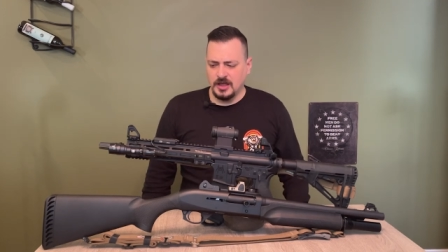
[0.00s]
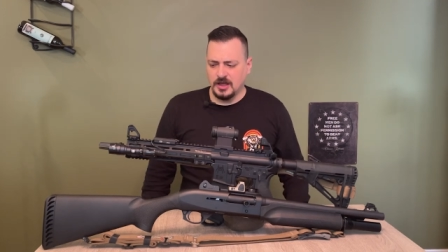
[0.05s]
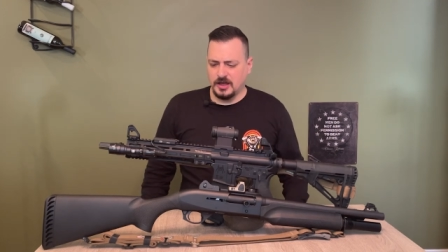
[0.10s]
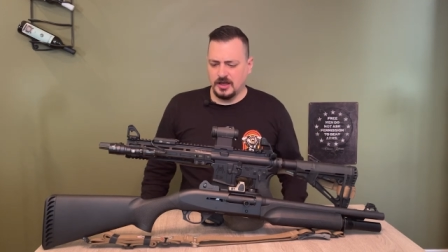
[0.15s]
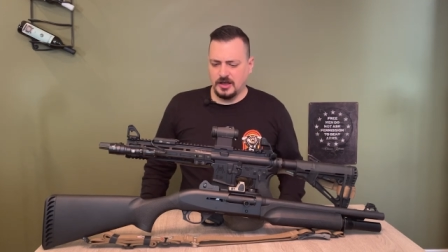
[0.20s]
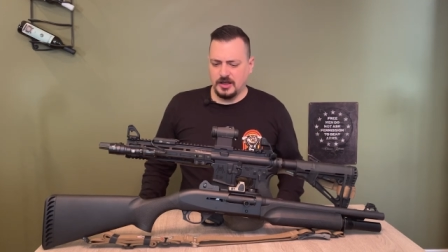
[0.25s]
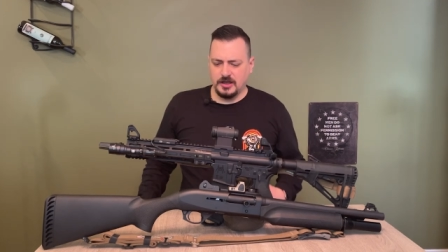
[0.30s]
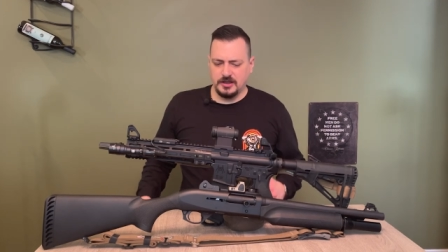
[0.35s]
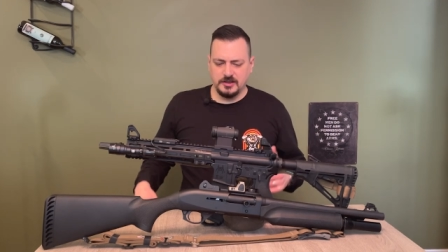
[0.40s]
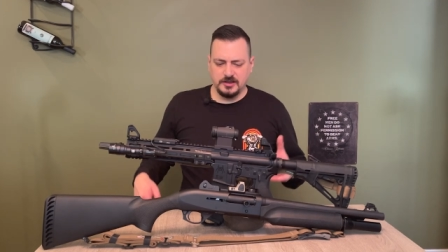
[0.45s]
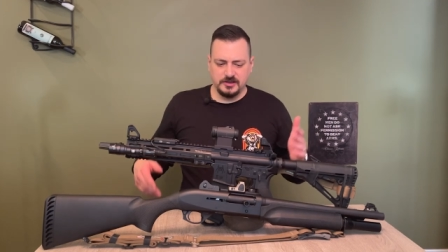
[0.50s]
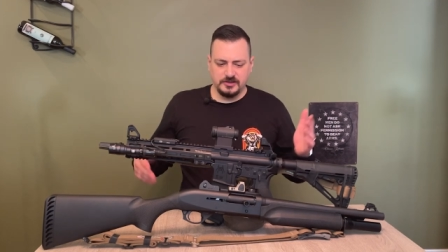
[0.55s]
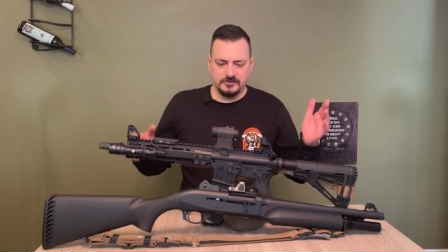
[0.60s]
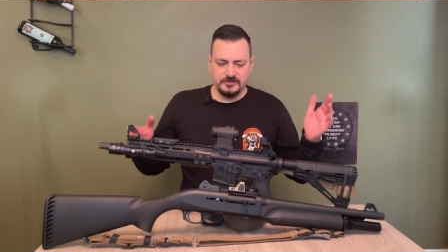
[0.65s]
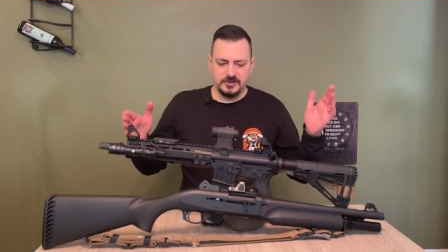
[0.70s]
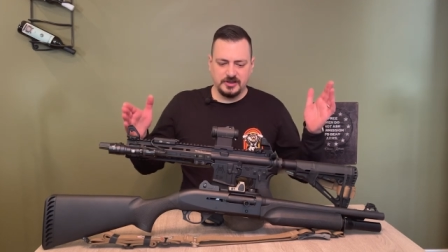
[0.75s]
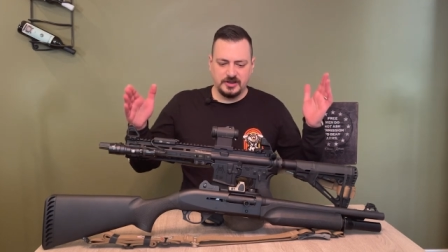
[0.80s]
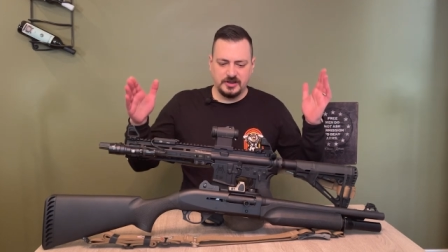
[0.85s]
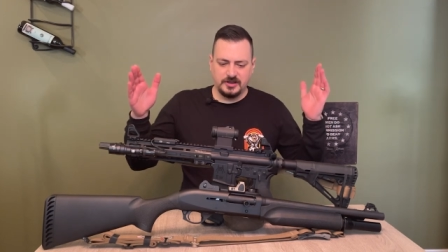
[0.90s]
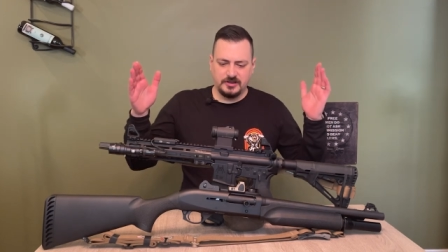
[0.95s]
uh, you can
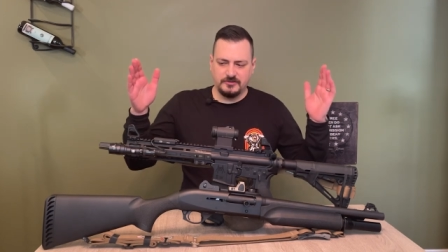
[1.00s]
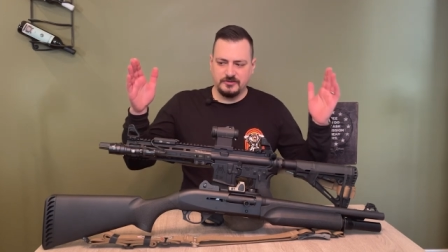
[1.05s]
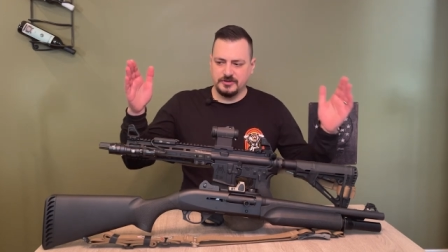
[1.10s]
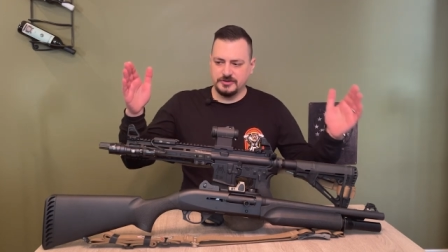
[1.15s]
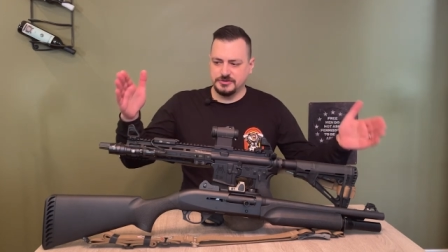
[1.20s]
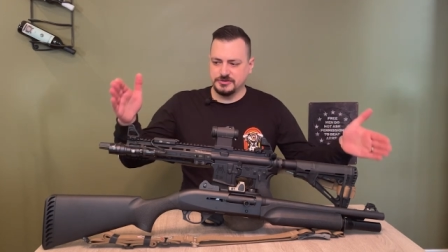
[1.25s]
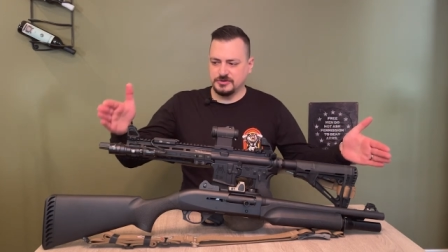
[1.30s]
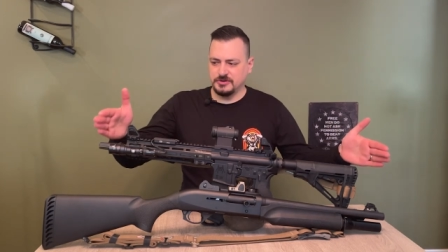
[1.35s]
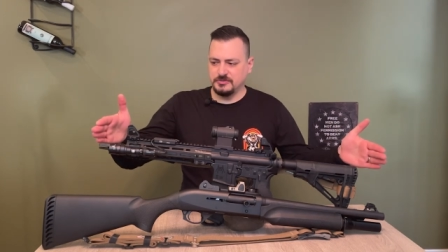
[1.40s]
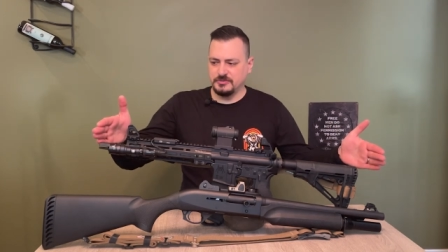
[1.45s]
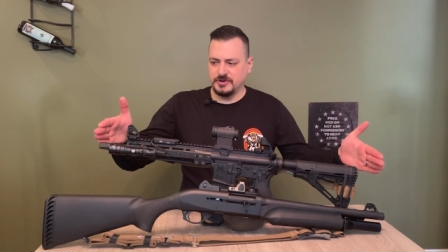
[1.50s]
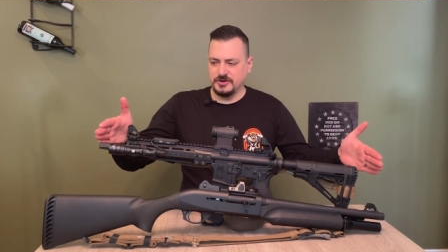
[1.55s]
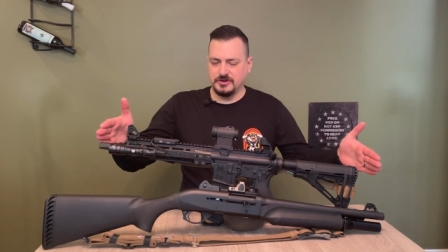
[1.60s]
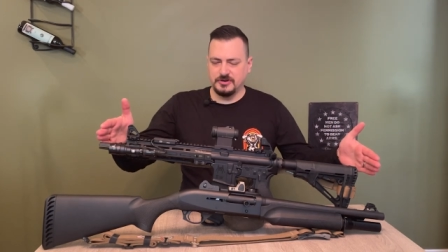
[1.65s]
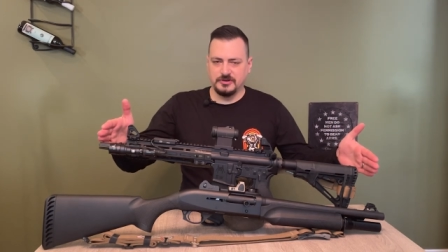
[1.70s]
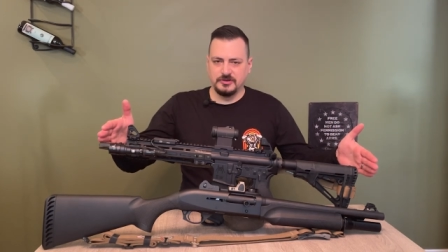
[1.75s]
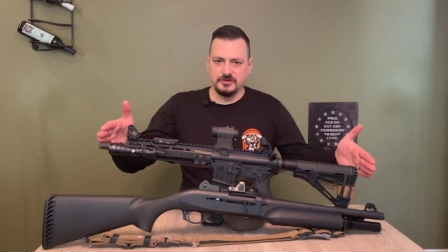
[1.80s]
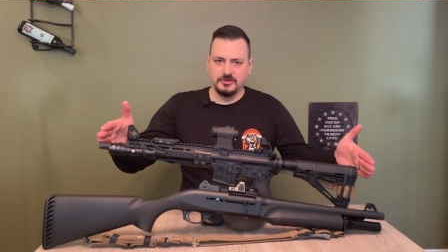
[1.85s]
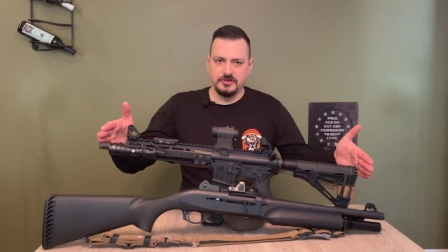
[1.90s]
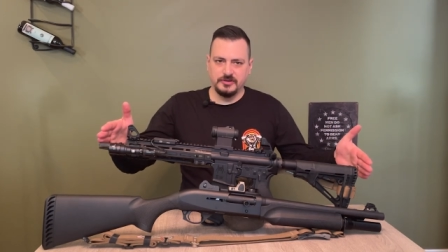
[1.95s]
see I have a short
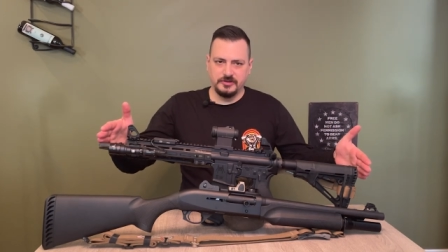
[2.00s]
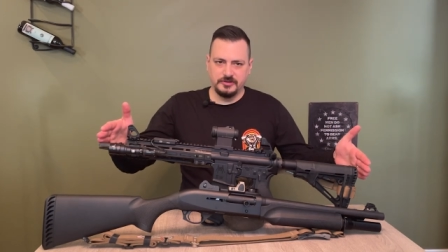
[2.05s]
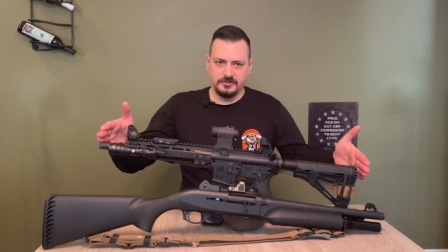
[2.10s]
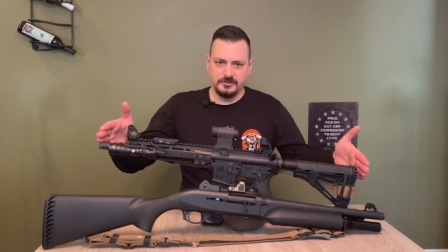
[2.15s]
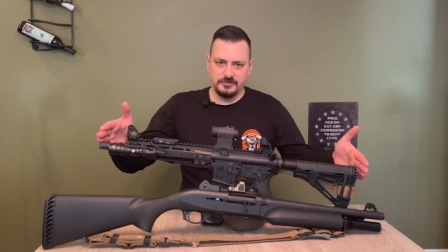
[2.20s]
barreled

===

**Exercise**: Excluding the pictures, transcribe each entry above word for word.

**Solved exercise**:
[0.00s]
[0.05s]
[0.10s]
[0.15s]
[0.20s]
[0.25s]
[0.30s]
[0.35s]
[0.40s]
[0.45s]
[0.50s]
[0.55s]
[0.60s]
[0.65s]
[0.70s]
[0.75s]
[0.80s]
[0.85s]
[0.90s]
[0.95s]
uh, you can
[1.00s]
[1.05s]
[1.10s]
[1.15s]
[1.20s]
[1.25s]
[1.30s]
[1.35s]
[1.40s]
[1.45s]
[1.50s]
[1.55s]
[1.60s]
[1.65s]
[1.70s]
[1.75s]
[1.80s]
[1.85s]
[1.90s]
[1.95s]
see I have a short
[2.00s]
[2.05s]
[2.10s]
[2.15s]
[2.20s]
barreled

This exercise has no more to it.